William Harrigan, president of the Local 333 United Marine Division of the International Longshoremen's Association and the ferry workers' representative, says he and the 31 union employees are reviewing the report, which includes recommendations for pensions, health care insurance, wages and overtime scheduling. He predicts the employees will likely accept it.

"We really have no choice," he says. "It is probably going to pass. We've gone as far as we can."

Harrigan says the union was "faced with huge cuts in our health care, in our wages, and also in our pension, so we had no choice but to keep going."

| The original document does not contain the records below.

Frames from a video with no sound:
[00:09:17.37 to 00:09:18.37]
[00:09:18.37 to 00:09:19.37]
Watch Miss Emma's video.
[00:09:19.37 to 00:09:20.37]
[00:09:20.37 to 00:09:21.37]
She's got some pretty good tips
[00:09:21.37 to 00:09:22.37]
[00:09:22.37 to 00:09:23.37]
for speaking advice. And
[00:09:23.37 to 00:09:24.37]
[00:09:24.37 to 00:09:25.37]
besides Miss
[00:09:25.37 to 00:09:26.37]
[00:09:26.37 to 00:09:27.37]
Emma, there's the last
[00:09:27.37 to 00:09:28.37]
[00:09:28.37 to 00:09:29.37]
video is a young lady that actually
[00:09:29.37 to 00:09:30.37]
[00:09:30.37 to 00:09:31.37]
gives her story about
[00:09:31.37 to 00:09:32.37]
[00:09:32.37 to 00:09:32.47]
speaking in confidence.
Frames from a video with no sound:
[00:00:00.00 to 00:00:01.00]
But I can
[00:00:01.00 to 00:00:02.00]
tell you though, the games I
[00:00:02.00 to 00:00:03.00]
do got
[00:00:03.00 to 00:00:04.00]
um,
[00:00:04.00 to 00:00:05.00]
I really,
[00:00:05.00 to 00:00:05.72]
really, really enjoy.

The board president, Patrick Flynn, wrote in a statement "that the report ... represents compromises from both sides on salary, insurance, pension and minimum pay provisions." In a letter printed in the January/February issue of the Island Times, Flynn writes that employee wages rose 26% to 47% from 2000 to 2008, and that last year, the company covered 82% of the total cost of medical insurance for workers, as well as contributed to pensions and Social Security.

Berg says the ferry had operated in a deficit for 10 years up to 2008, accumulating just under $1 million in losses and a comparable debt, and that the board and managers had done some cost cutting over the past two years to try to stabilize finances. Good summertime weather has boosted the company, he adds, and the losses between fiscal years 2008 and 2009 were reduced to about $724,000.